Chas Freeman, who served as Richard Nixon's interpreter in his breakthrough 1972 visit to China, says the real danger from China is that it might just decide to become another United States.
Some might say that America’s problem with China boils down to a well-founded fear of China becoming more like us. Does the world have room for another country that is strong at arms, but a bit weak in the head?
Might a powerful China seek to exempt itself from international norms or show indifference to the views of other countries? Might it develop a bloated military budget like ours, and a similar preference for applying coercion rather than diplomacy to those who annoy it?
Could China develop some sort of ideology it will seek to impose on others as Americans once sought to impose our religious faith and now seek to impose democracy?
Can the world afford another country that has itself convinced that bombing foreigners is both an act of humanitarian assistance and the surest path to peaceful coexistence with them? Some Americans seem to fear it might.
Those who are nostalgic about the Cold War and eager to reenact it look forward to China mirroring us to become a true “peer competitor.”
Just think! A China that modeled itself on America would justify sustaining the United States’ bloated military budget. U.S. defense firms and their hordes of Washington lobbyists and supporters in Congress would love it. Such a China would cure our current “enemy deprivation syndrome,” and return us to the welcome simplicities of some sort of bipolar struggle for global dominance.
For the leprechauns of the military-industrial complex, such a China is the pot of gold at the end of the Congressional rainbow. A “pivot” toward East Asia could give us the high-tech enemy we need to justify the continuation of Cold War-style weapons systems that have proven irrelevant in combating rag-tag terrorists in the Middle East.
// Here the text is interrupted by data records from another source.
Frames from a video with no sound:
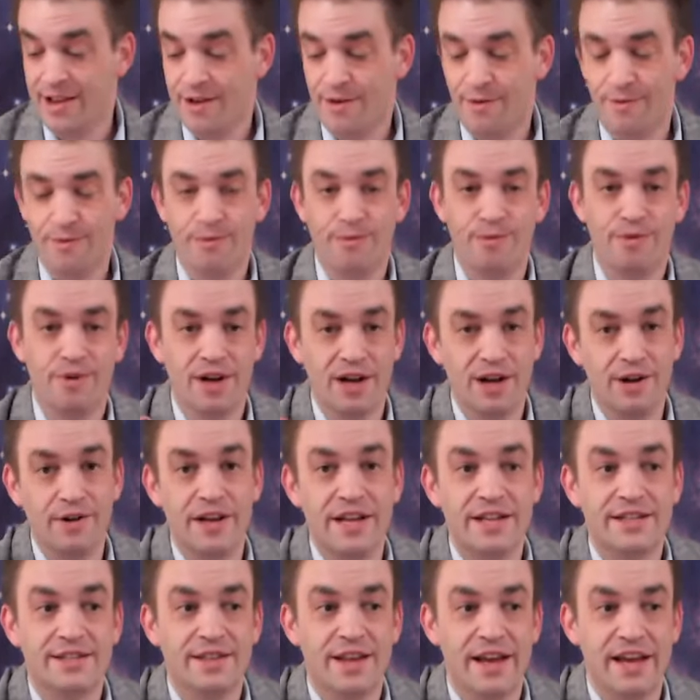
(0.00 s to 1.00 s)
Whoa.
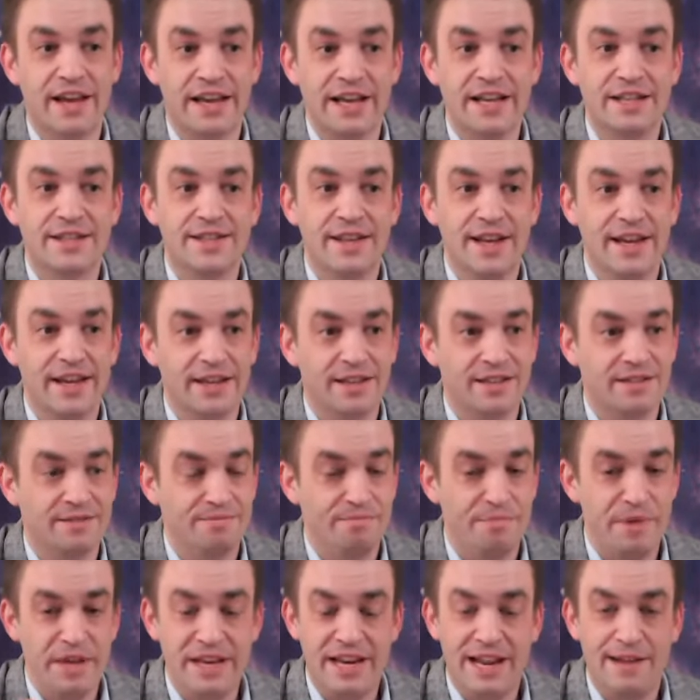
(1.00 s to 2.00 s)
It's like
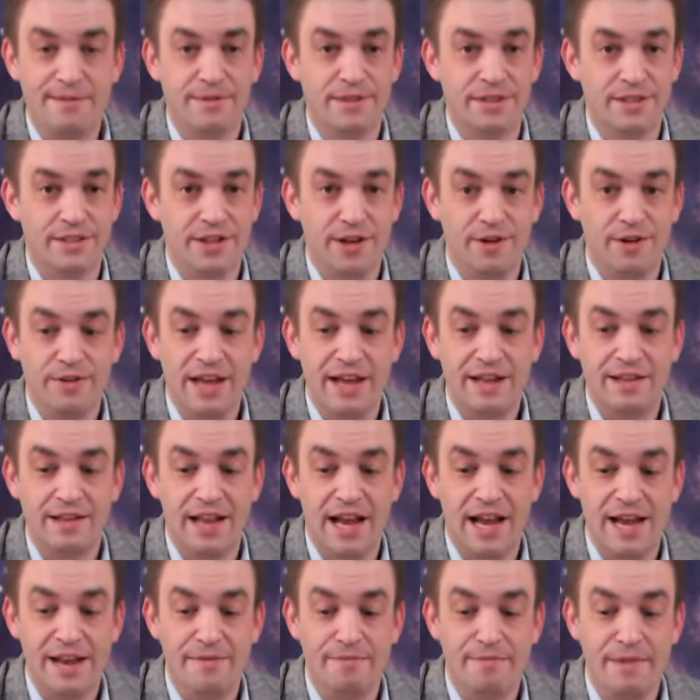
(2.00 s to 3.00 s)
being able to toe that
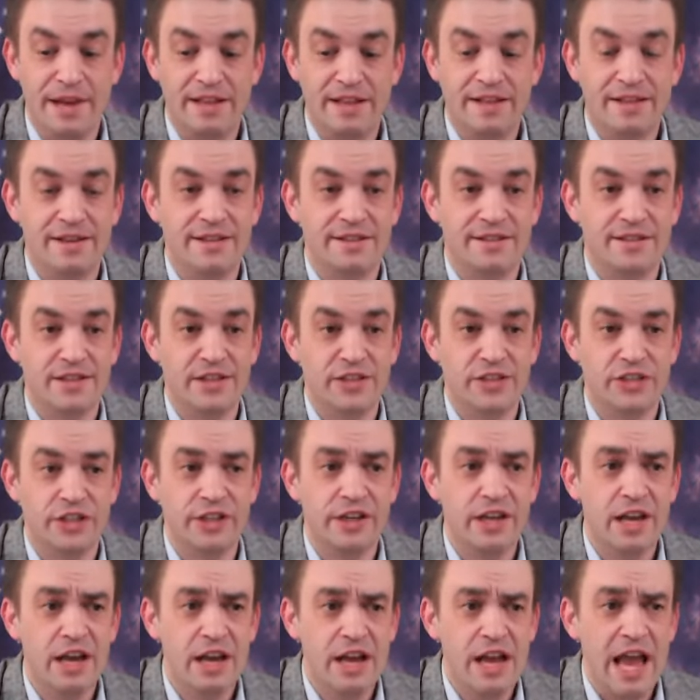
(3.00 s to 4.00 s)
line, make the
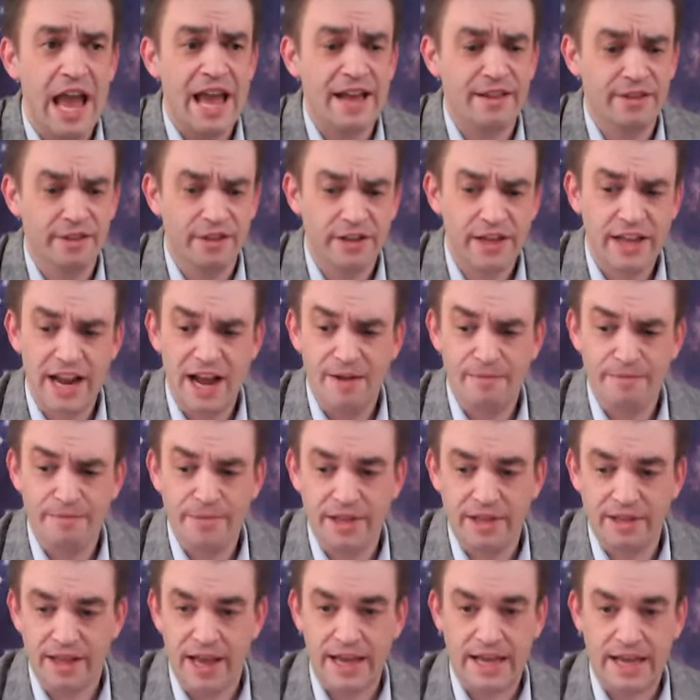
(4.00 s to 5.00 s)
decision, and looking out and
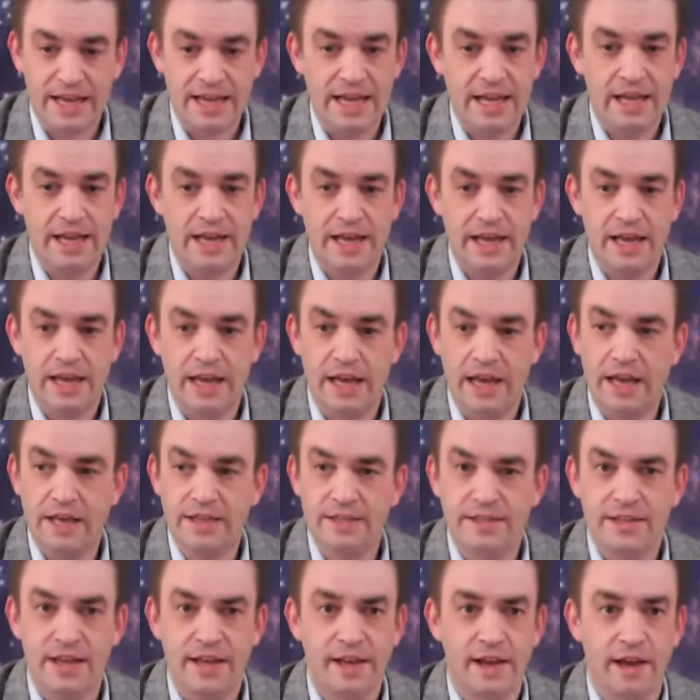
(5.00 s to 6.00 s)
being like,
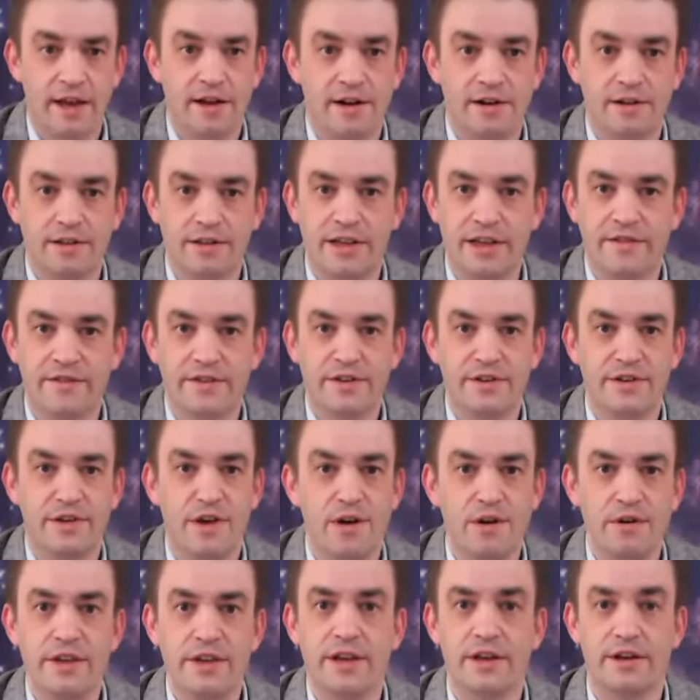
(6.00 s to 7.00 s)
it's like I hardly even
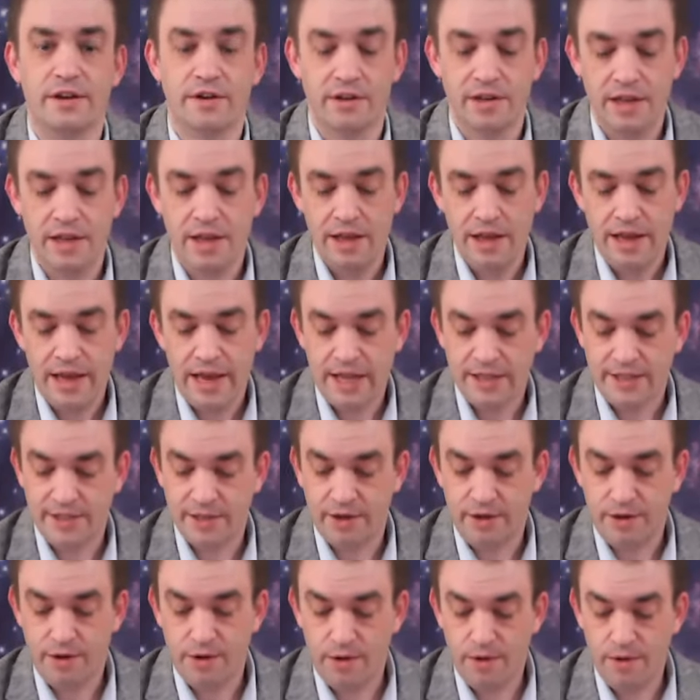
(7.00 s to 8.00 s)
know you. It's
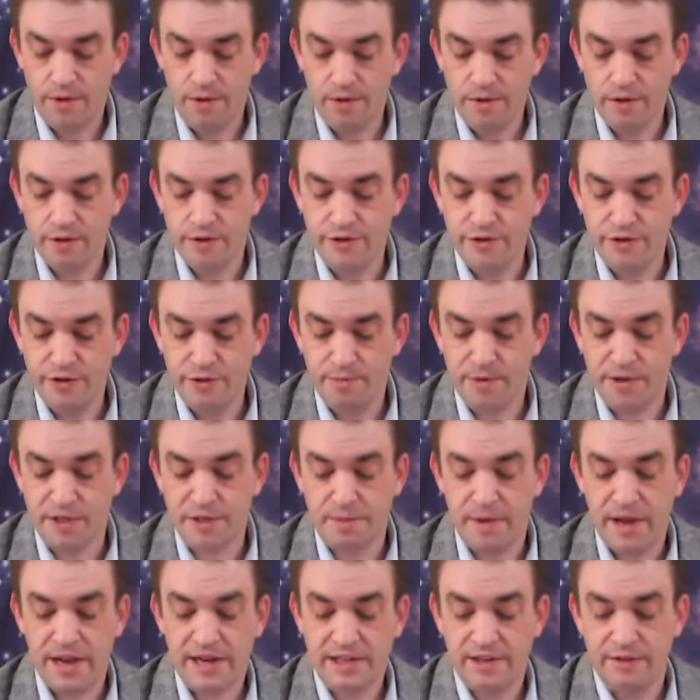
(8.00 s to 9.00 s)
a whole new
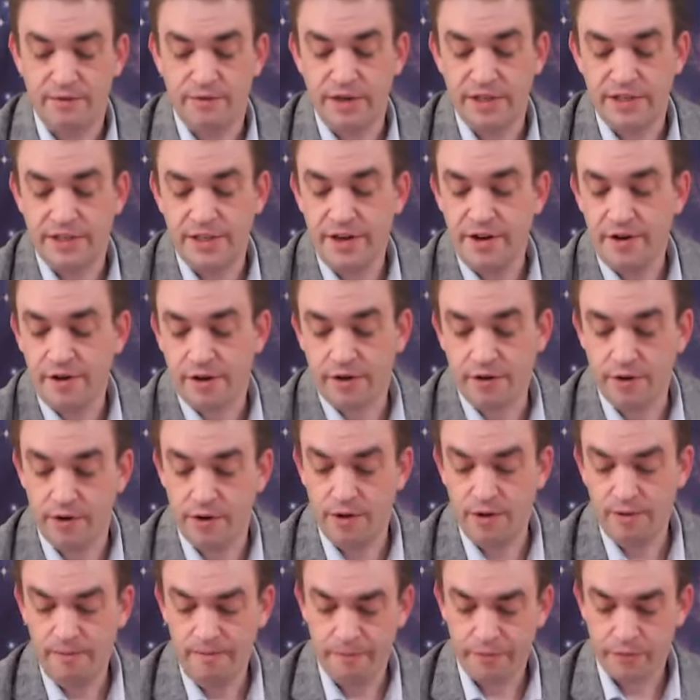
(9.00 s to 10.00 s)
perspective. When it's in your
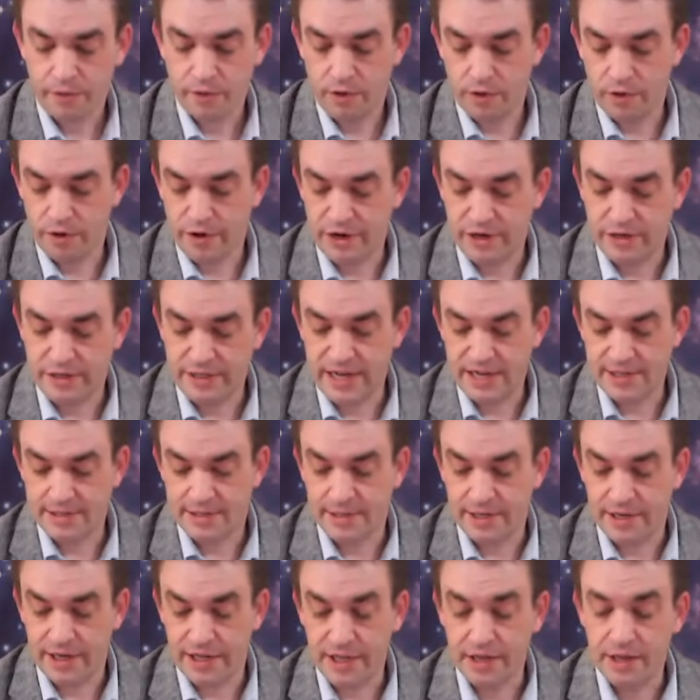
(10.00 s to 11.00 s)
goal or your
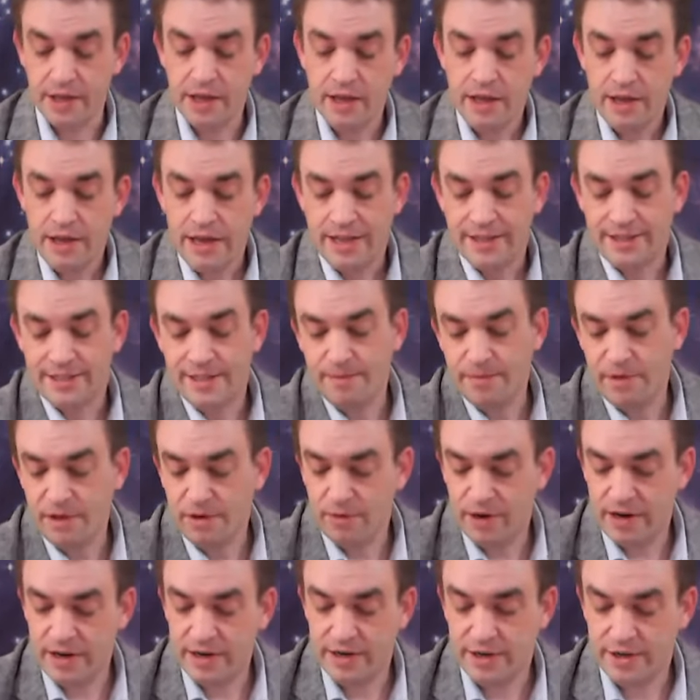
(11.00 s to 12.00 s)
destiny, it's
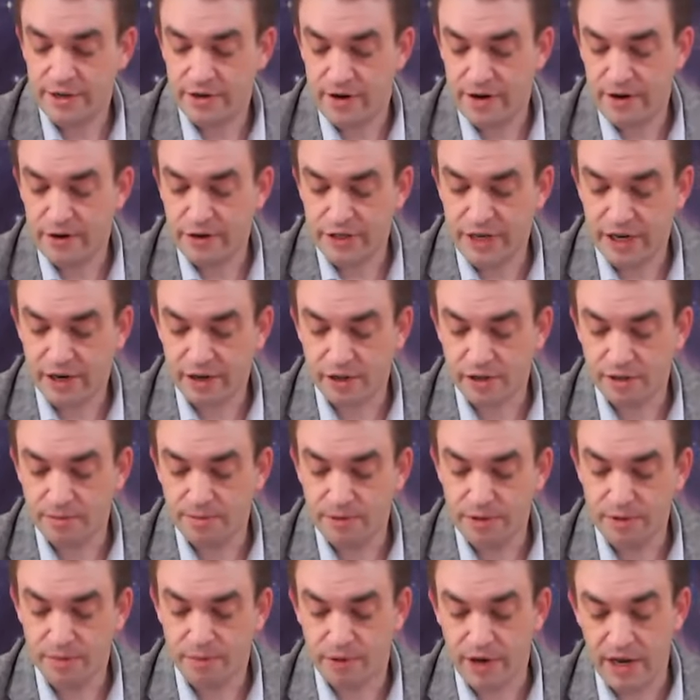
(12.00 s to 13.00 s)
something written into your energetical
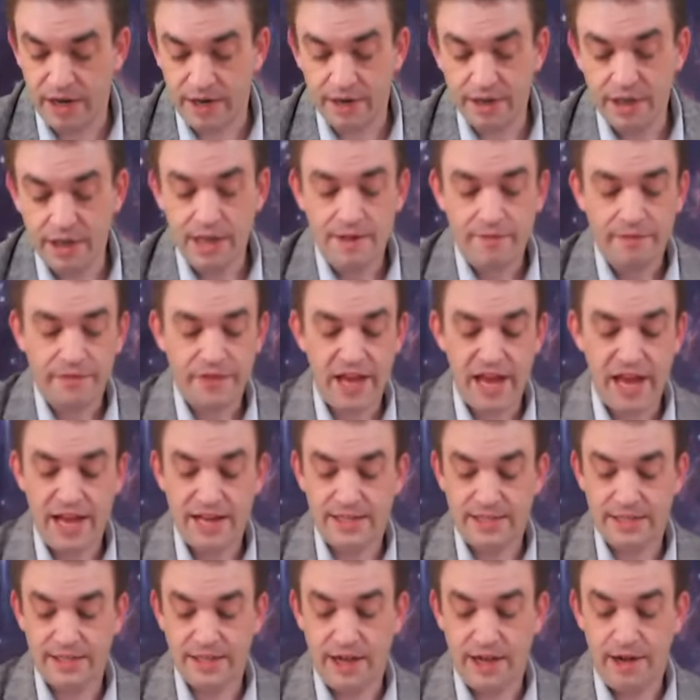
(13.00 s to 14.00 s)
blueprint
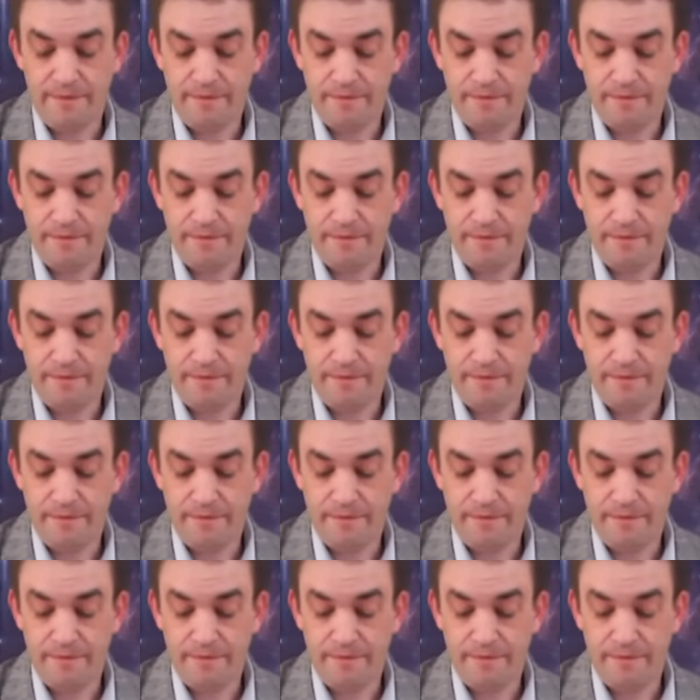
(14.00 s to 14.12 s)
that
So the best bet in Beijing – like the worst fear of the military-industrial complex in Washington D.C. – is that America’s “Pivot” will turn out to be just another blast of boastful babble from the Beltway bubble’s bureaucrats and their bloviating bosses.
Of course, the People’s Liberation Army can’t be sure about that, so it will prepare for the worst. What this means is that China’s ability to fend us off will improve – even if our ability to bludgeon it into submission doesn’t.
Freeman contends that America's militaristic pivot to Asia and its aggressive geopolitical maneuvers to isolate China are, at best, counterproductive.
For the United States to meet the economic challenge of a rising, competitive Asia, we need policies that leverage Asian prosperity to the benefit of our own, not higher defense budgets.
If we try to divide Asia to suit our geopolitical convenience instead of accepting, accommodating and buttressing its new balances of power, we will end by dividing Asia from ourselves.
That would undercut both our own prosperity and America’s global and regional influence. It would also necessitate an even higher level of defense spending than the unaffordable one we now have.
3 comments:
Spam alert MoS - Daniel Efosa Uyi is SPAM
A generic compliment accompanied by a link is the smoking gun here! I get 'em lots and delete them regularly - a pain in the ass, but I ain't doing advertising for people and I don't like anything on facebook, especially facebook itself!
A little unsubtle at that--Daniel Uyi writes "reminds me of a post I read on Daniel Uyi's blog". Oh really?
It always amazes me how bad these people generally are at it.
Can the world afford another country that has itself convinced that bombing foreigners is both an act of humanitarian assistance and the surest path to peaceful coexistence with them? Some Americans seem to fear it might.
That's all we need ... another US blastpheming its so called ethics all over the place.